*** Material for the task
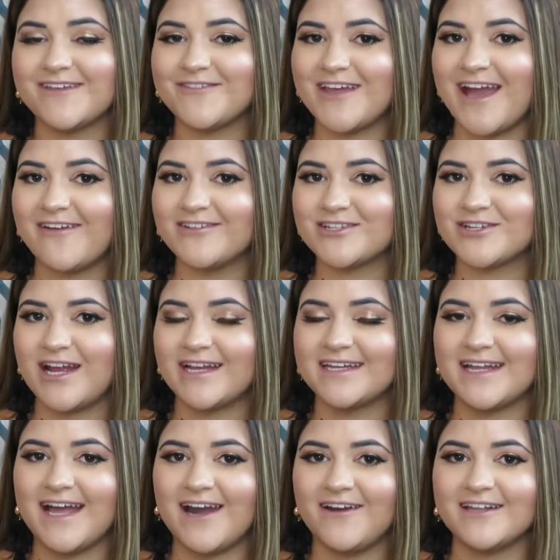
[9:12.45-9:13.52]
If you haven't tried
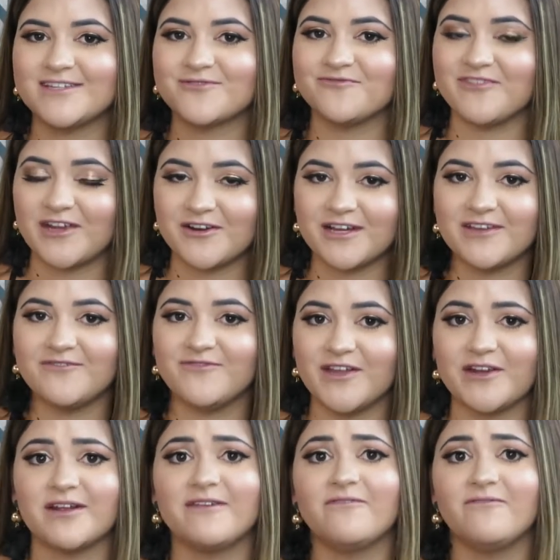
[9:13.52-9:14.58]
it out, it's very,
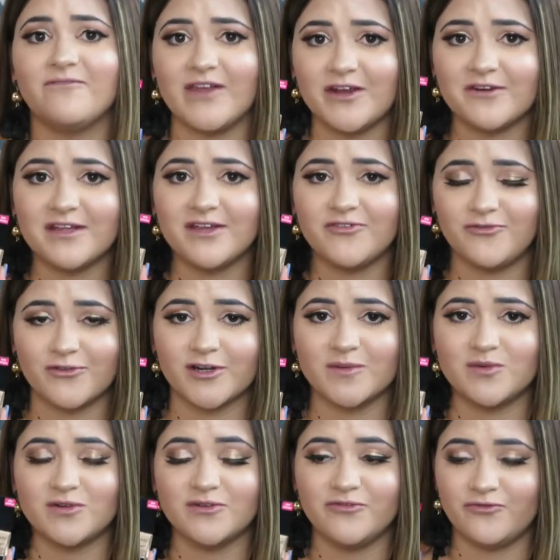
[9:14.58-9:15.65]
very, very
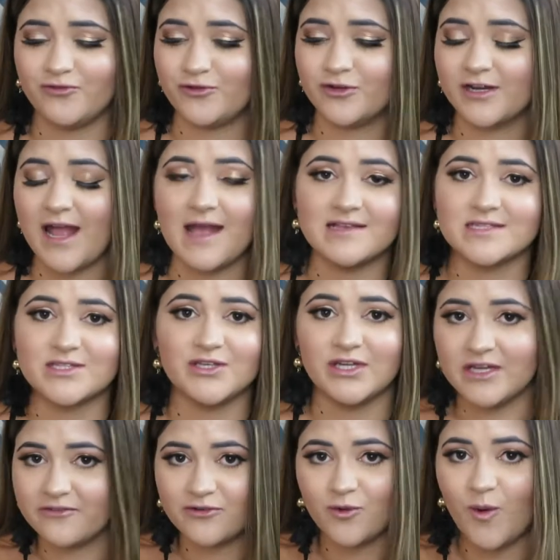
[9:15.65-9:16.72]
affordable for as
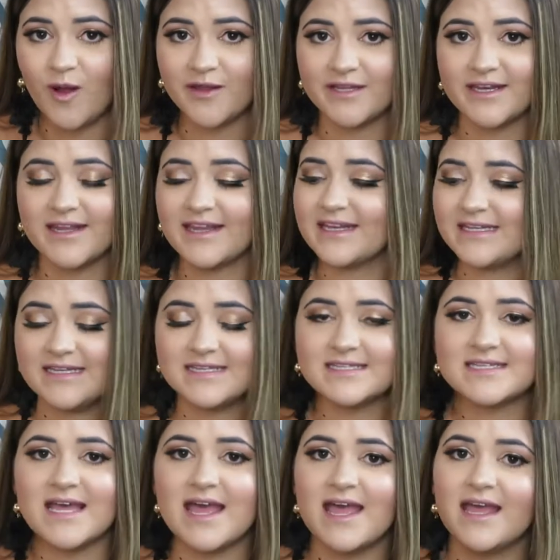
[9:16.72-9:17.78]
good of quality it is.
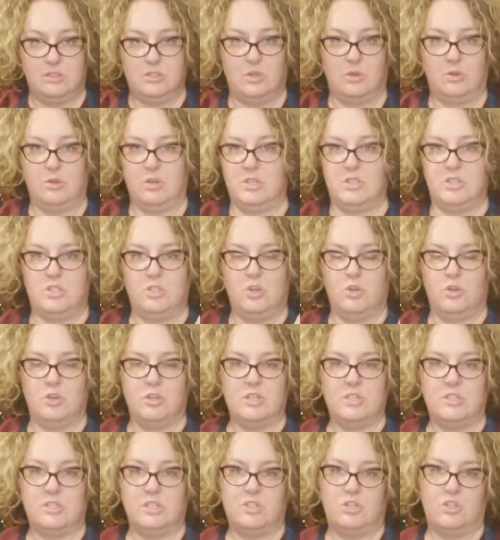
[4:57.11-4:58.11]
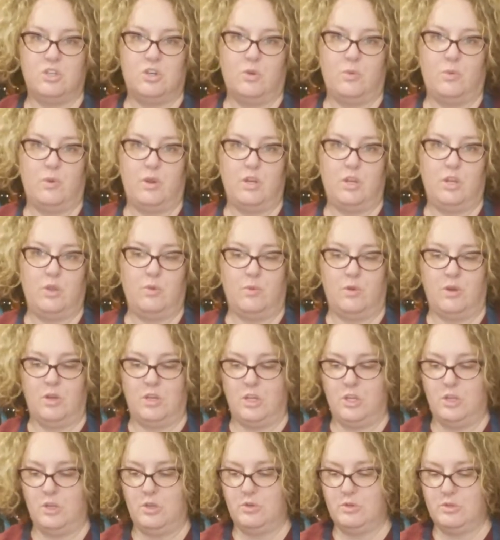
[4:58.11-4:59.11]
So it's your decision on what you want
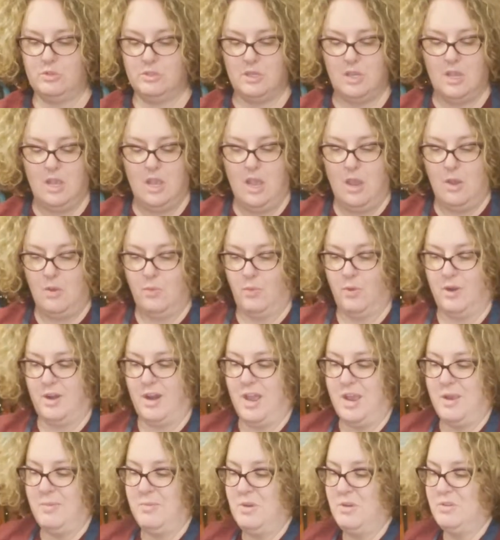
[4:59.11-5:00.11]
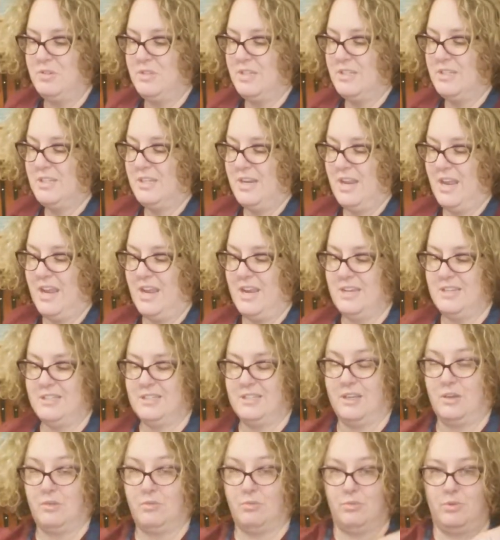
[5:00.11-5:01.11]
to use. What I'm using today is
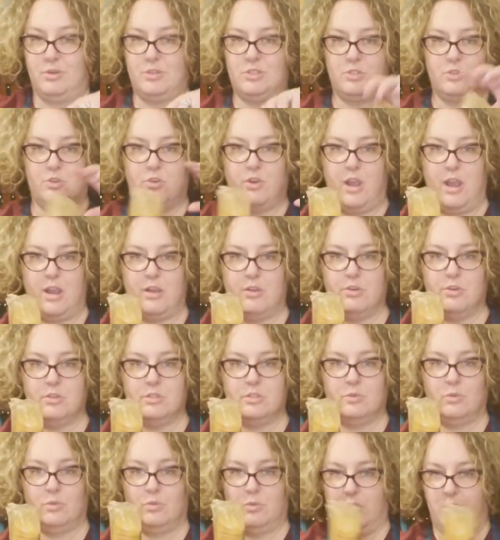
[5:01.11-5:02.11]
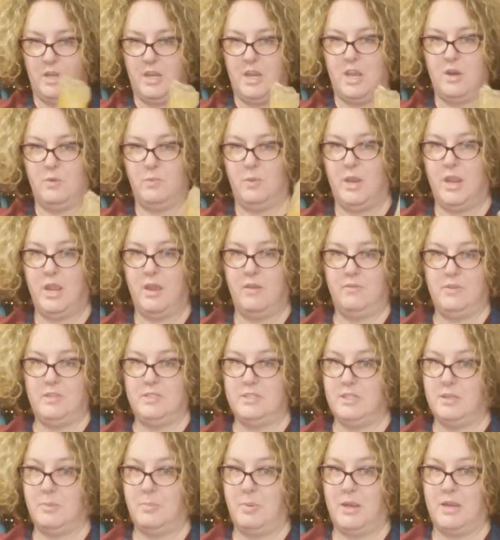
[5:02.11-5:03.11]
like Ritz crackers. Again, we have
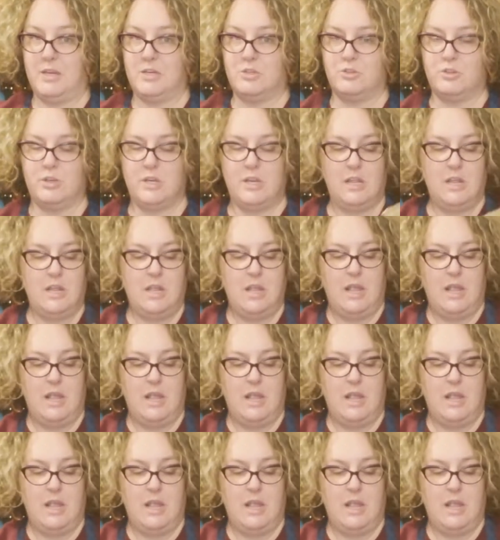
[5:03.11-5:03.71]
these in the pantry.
******
[Problem description]
Give back, word for word, the lines from the line that contains "[9:14.58-9:15.65]" through the last line of the records, with no pictures and nothing else.

[Written answer]
[9:14.58-9:15.65]
very, very
[9:15.65-9:16.72]
affordable for as
[9:16.72-9:17.78]
good of quality it is.
[4:57.11-4:58.11]
[4:58.11-4:59.11]
So it's your decision on what you want
[4:59.11-5:00.11]
[5:00.11-5:01.11]
to use. What I'm using today is
[5:01.11-5:02.11]
[5:02.11-5:03.11]
like Ritz crackers. Again, we have
[5:03.11-5:03.71]
these in the pantry.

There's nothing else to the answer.